Stream foreign key join with multiple foreign keys

First of all Thank you very much for providing solution for foreign key join.

I’m just wondering is there any easy way to achieve foreign key join with multiple foreign keys.

Employee topic

{
"ID" : 1,
"Name" : "Jay",
"DepartmentIds": [2,3,4]
}

Department topic 

{
"DepartmentId": 2,
"Name": "Computers"
}
{
"DepartmentId": 3,
"Name": "Electronics"
}
{
"DepartmentId": 4,
"Name": "Mechanical"
}

should be transformed into

Joined Output

{
"ID" : 1,
"Name" : "Jay",
"DepartmentIds": [2,3,4]
"Departments": [{
      "Department ID" : 2,
      "Name" : "Electronics"
   },
{
      "Department ID" : 3,
      "Name" : "Computers"
   },
{
      "Department ID" : 4,
      "Name" : "Mechanical"
   }]
}

You would need to apply some workarounds:

  1. split the employee into multiple employees (ie, read the topic as KStream and apply a flatMapValues() or maybe flatMap()
  2. join each employee record to the department
  3. aggregate based on employee ID to re-assemble the record

For (1), it might actually be better to use a stateful transform() and store the list of department IDs per employee. This allows you to react to changes in the list of departments, ie, if the list changes, you can compute removed/added departments by comparing the new list to the old list. (Deletes could still be tricky downstream).
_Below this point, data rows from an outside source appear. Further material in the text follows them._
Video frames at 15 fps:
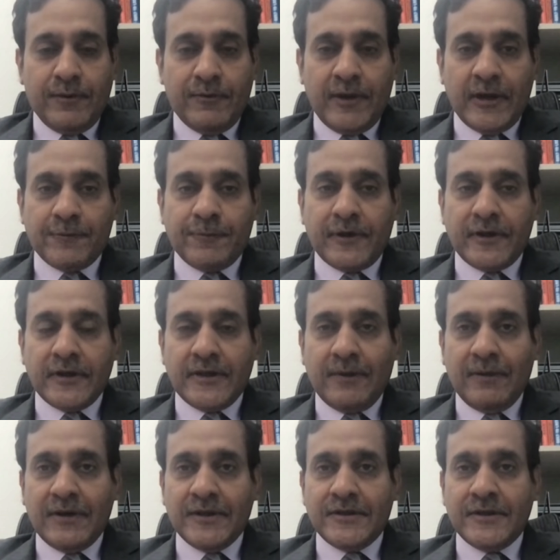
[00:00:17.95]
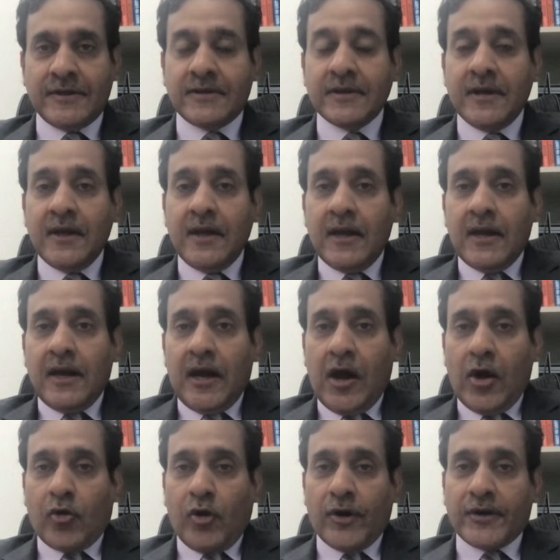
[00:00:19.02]
People are expecting double-digit
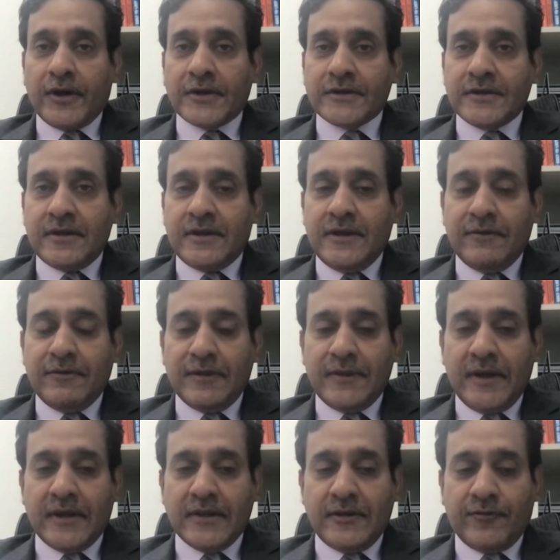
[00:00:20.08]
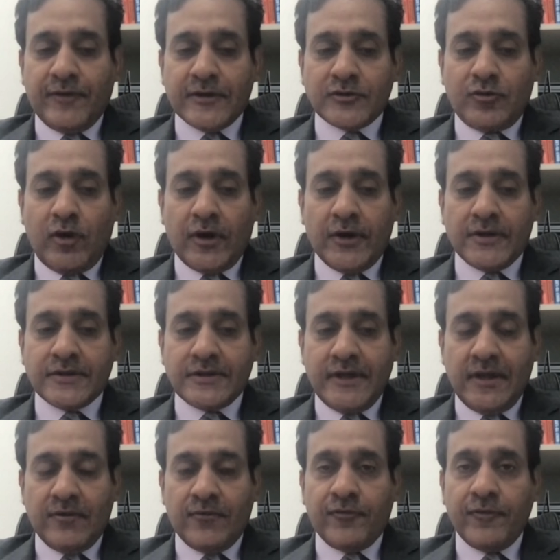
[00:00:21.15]
contraction, given that in the first quarter
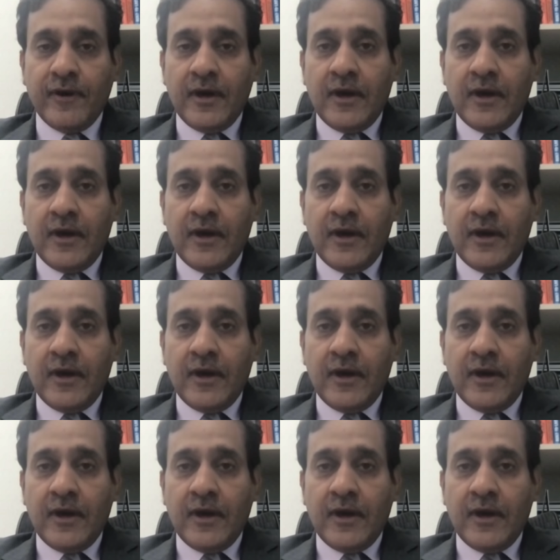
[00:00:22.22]
itself,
For (2), it depends what semantics you need. You could try a stream-table join, however, I am not sure if it’s the best fit (also with regard to handling of deletes, ie, department removals). A table-table join will still be best: for this case, you could convert the stream into a table via KStream#toTable(); note, that you would need to change the primary key to a combined key of employee ID and department in (1) to ensure that each “sub record” is contained in the table.

2 Likes

Hi @mjsax

Thanks for your reply.

I tried two solutions with News <-> Images relation
A news article can have multiple images within. Author can re-publish the news article with new set of images. (So I should always get the latest images for news article)

Solution 1:
Below solution aggregates all the images across multiple news messages from the topic which is not the right solution for my use case. Is there any easy work around to always get the latest images of news article ?
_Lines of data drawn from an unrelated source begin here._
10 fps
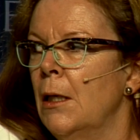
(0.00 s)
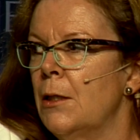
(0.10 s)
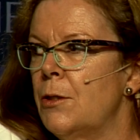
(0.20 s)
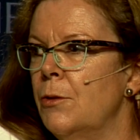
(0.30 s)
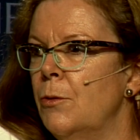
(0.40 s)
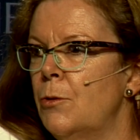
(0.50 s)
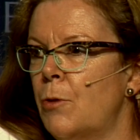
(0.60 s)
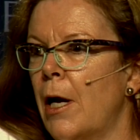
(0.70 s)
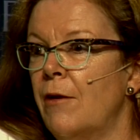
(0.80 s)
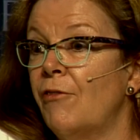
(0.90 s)
to
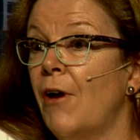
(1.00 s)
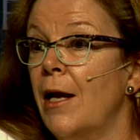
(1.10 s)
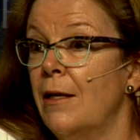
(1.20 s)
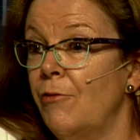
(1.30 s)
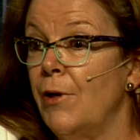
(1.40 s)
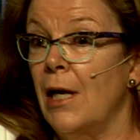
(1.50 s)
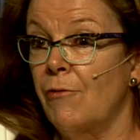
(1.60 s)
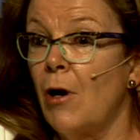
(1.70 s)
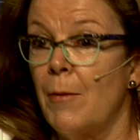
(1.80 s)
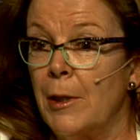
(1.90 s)
try to find if we have
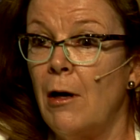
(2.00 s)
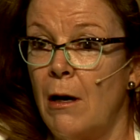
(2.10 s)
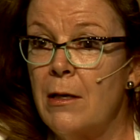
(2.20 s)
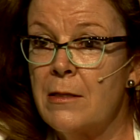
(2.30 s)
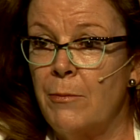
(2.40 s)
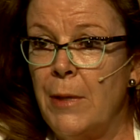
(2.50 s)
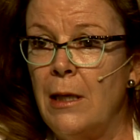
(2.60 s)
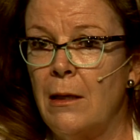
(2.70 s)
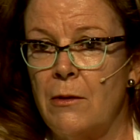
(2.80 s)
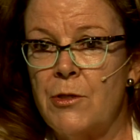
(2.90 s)
common cause in
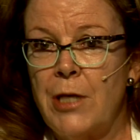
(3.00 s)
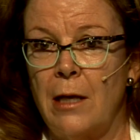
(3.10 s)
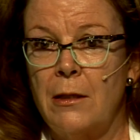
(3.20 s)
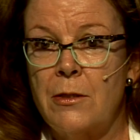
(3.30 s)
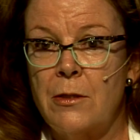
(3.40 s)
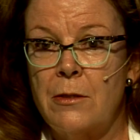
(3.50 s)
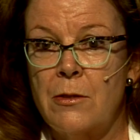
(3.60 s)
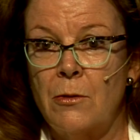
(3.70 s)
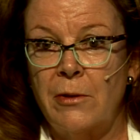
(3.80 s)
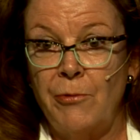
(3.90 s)
meeting those challenges,
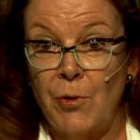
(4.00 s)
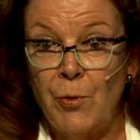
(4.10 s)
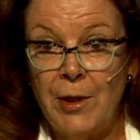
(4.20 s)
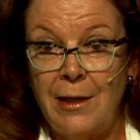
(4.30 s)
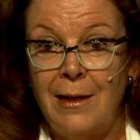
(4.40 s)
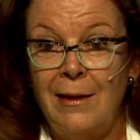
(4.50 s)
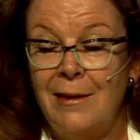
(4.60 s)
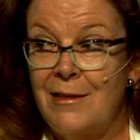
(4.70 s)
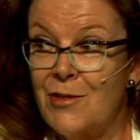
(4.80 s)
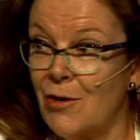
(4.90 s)
or if we're really
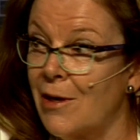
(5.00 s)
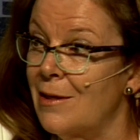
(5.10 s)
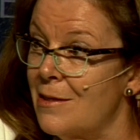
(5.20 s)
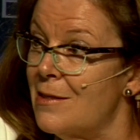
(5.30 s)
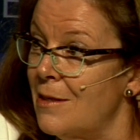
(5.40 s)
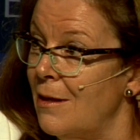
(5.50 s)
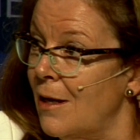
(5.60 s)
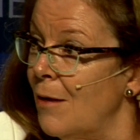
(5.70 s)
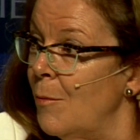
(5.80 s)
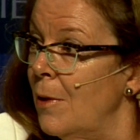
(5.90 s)
starting to see
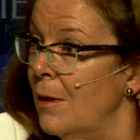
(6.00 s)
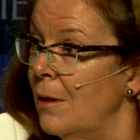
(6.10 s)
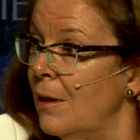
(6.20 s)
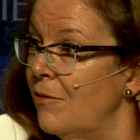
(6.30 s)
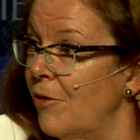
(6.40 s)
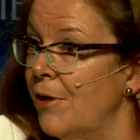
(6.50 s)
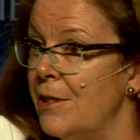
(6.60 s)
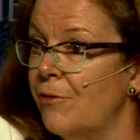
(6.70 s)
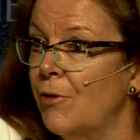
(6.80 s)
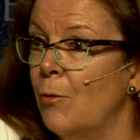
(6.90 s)
them in very
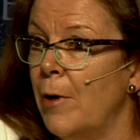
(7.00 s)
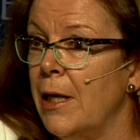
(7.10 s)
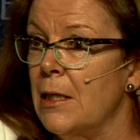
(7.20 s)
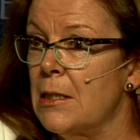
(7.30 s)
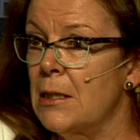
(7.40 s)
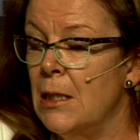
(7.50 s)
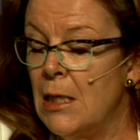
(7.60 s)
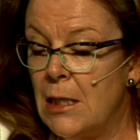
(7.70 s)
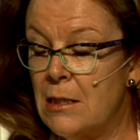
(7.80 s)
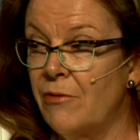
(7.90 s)
different ways.
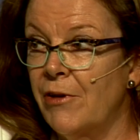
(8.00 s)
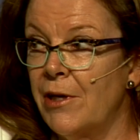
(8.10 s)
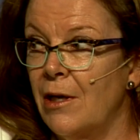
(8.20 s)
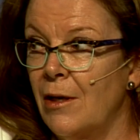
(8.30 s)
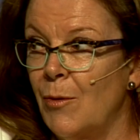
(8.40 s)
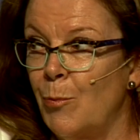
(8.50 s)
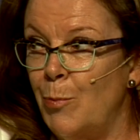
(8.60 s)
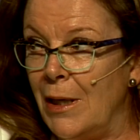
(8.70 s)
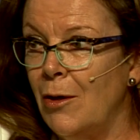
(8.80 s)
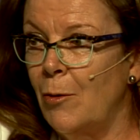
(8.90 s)
It's a very
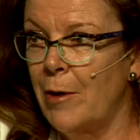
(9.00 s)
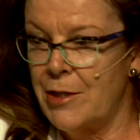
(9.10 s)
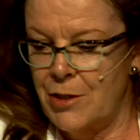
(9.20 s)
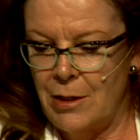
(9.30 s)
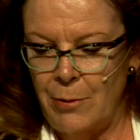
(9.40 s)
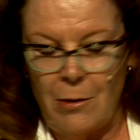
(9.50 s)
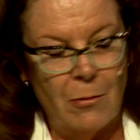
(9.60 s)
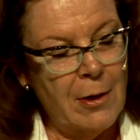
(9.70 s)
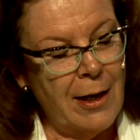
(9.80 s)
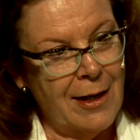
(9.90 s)
big question. We don't
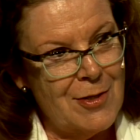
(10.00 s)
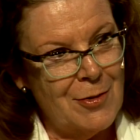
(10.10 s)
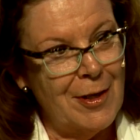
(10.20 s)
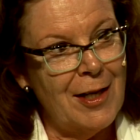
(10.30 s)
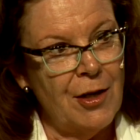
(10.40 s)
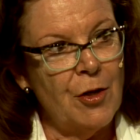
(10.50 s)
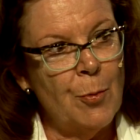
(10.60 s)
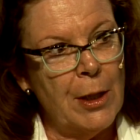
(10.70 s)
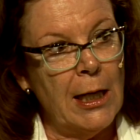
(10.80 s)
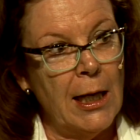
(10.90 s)
want to answer it here,
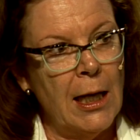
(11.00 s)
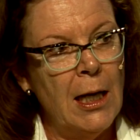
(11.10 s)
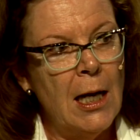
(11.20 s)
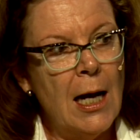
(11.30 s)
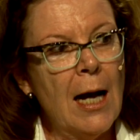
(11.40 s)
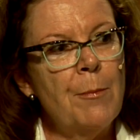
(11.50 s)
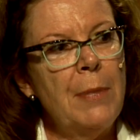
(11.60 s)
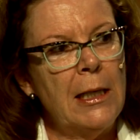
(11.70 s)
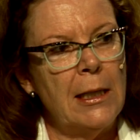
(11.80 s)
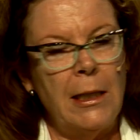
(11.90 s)
but I'm
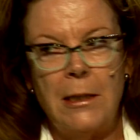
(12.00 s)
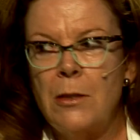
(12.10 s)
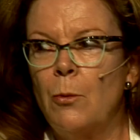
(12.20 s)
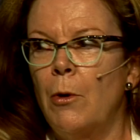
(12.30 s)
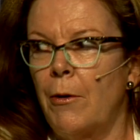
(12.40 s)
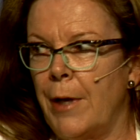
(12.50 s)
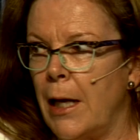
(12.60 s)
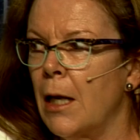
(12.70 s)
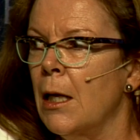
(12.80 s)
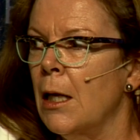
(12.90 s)
beginning to
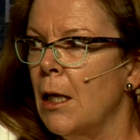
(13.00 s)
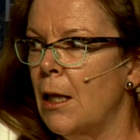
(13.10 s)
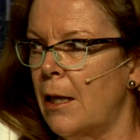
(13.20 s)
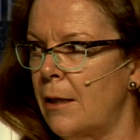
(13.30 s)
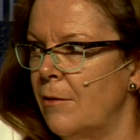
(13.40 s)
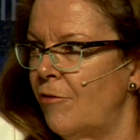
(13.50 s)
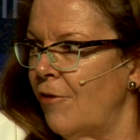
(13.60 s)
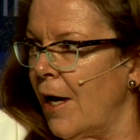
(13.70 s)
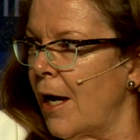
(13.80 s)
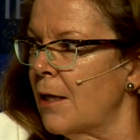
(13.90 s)
worry that, in
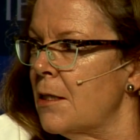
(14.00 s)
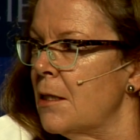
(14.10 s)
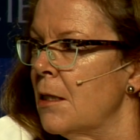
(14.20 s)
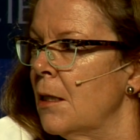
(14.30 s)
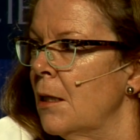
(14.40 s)
fact,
    KTable<String, NewsImages> newsImages = news.flatMap((newsId,news1) -> {
      List<KeyValue<String,News>> flattenedRecords = new ArrayList<>();
      for (String imageId : news1.getImageIds()) {
        News news9 = new News();
        news9.setId(news1.getId());
        news9.setTitle("Title"+imageId);
        news9.setImageId(imageId);
        flattenedRecords.add(new KeyValue<>(newsId+":"+imageId,news9));
      }
      return flattenedRecords;
    })
      .toTable(Materialized.with(Serdes.String(), newsSerde))
      .join(images, News::getImageId, (news2, image2) -> {
        news2.setImage(image2);
        return news2;
      }, Materialized.<String, News, KeyValueStore<Bytes, byte[]>>
        as("NEWS_WITH_IMAGES")
        .withKeySerde(Serdes.String())
        .withValueSerde(newsSerde))
      .groupBy((key, groupedNews) -> KeyValue.pair(groupedNews.getId(), groupedNews),Grouped.with(Serdes.String(),newsSerde))
      .aggregate(NewsImages::new, (key, news3, aggregator) -> {
        aggregator.setNewsId(news3.getId());
        aggregator.addImage(news3.getImage());
        return aggregator;
      }, (key, value, aggregator) -> aggregator, Materialized.with(Serdes.String(), newsImagesSerde));

Solution 2:
Below is simple and works perfect for my usecase. I’m not sure whether this is the right thing to do ? is it efficient for my use case ?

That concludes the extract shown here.